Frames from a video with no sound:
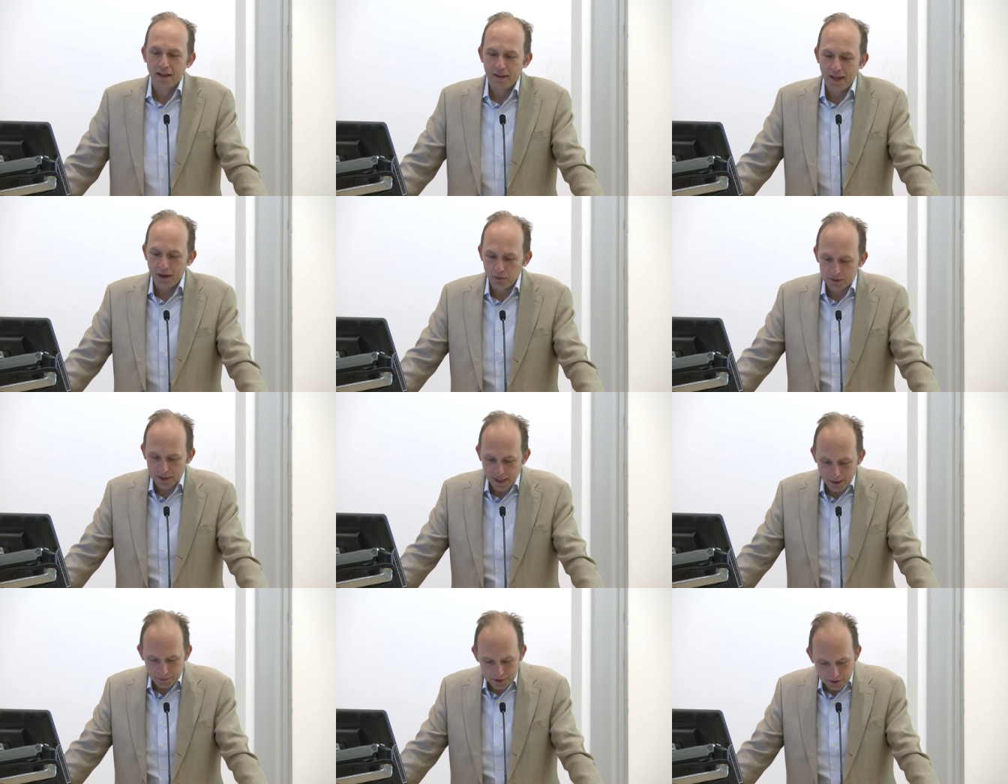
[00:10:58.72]
that was
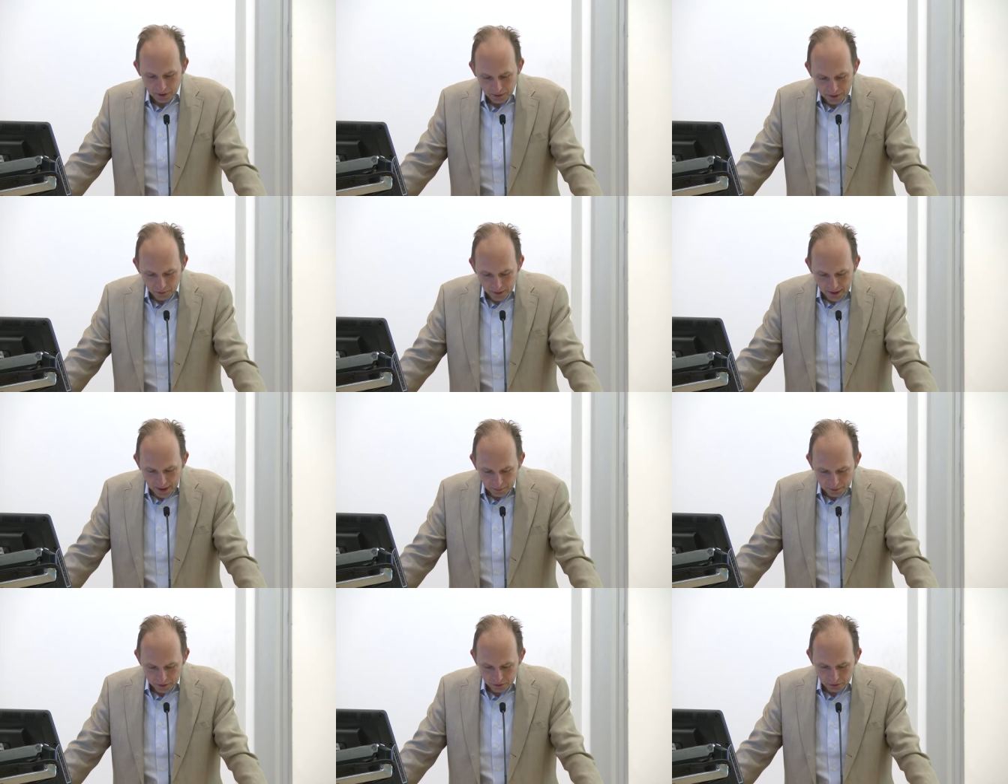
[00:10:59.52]
absolutely what
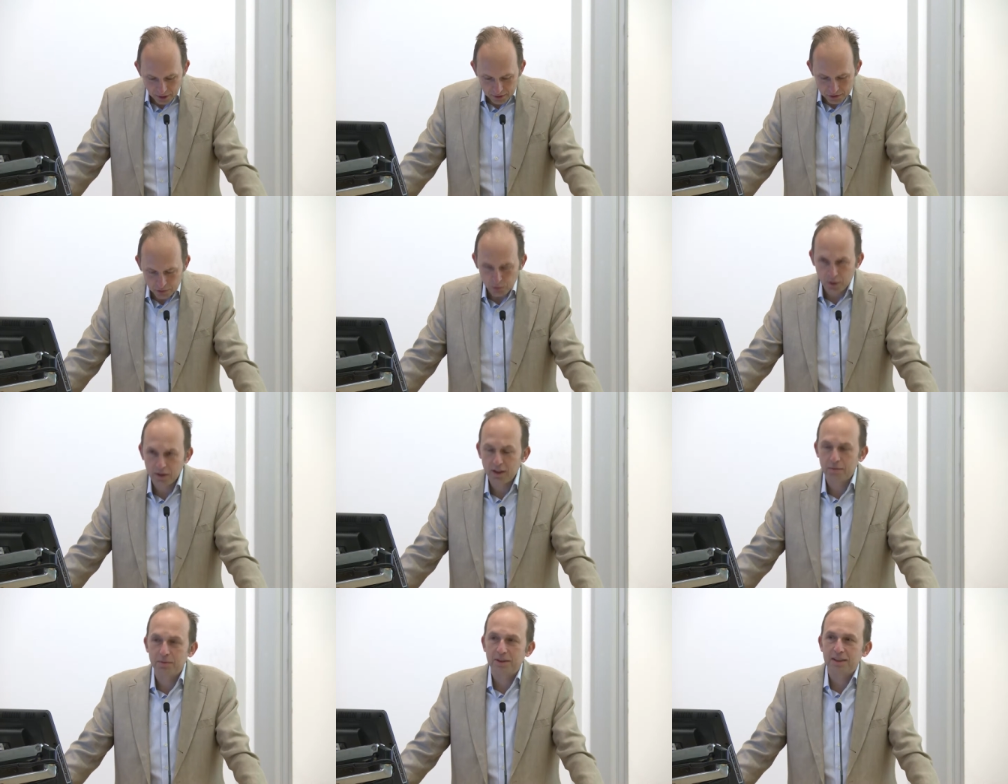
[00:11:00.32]
happened to Roger
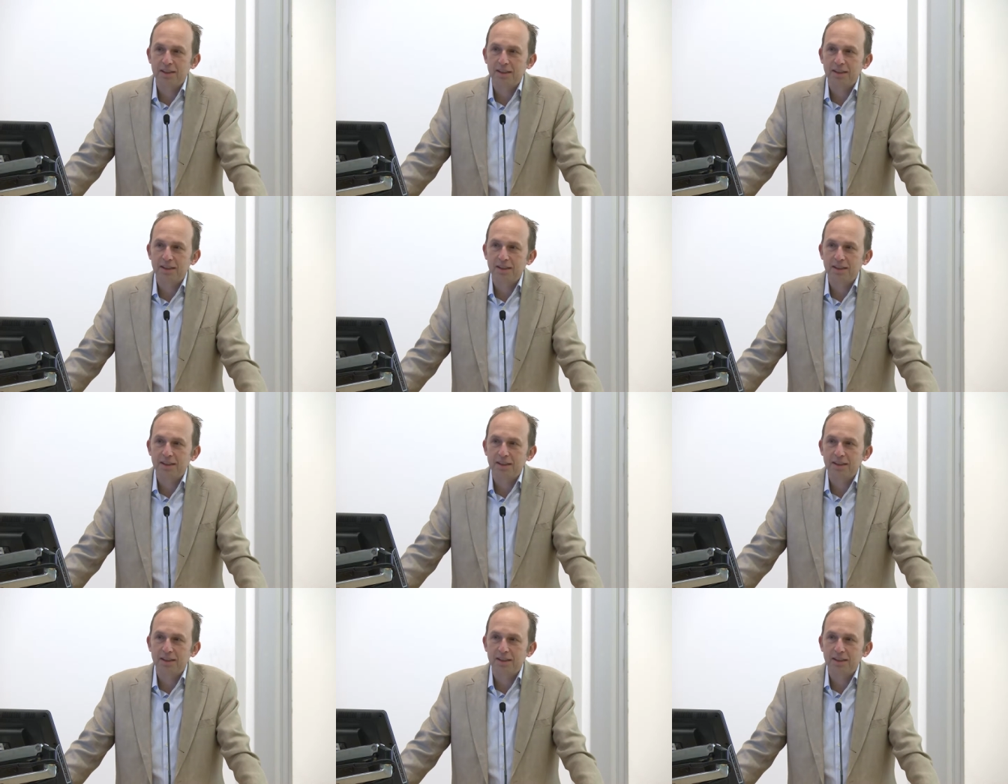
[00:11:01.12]
Williams in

——

**Task prompt**
Copy everything in the listing above exactly except the pictures.

**Written answer**
Frames from a video with no sound:
[00:10:58.72]
that was
[00:10:59.52]
absolutely what
[00:11:00.32]
happened to Roger
[00:11:01.12]
Williams in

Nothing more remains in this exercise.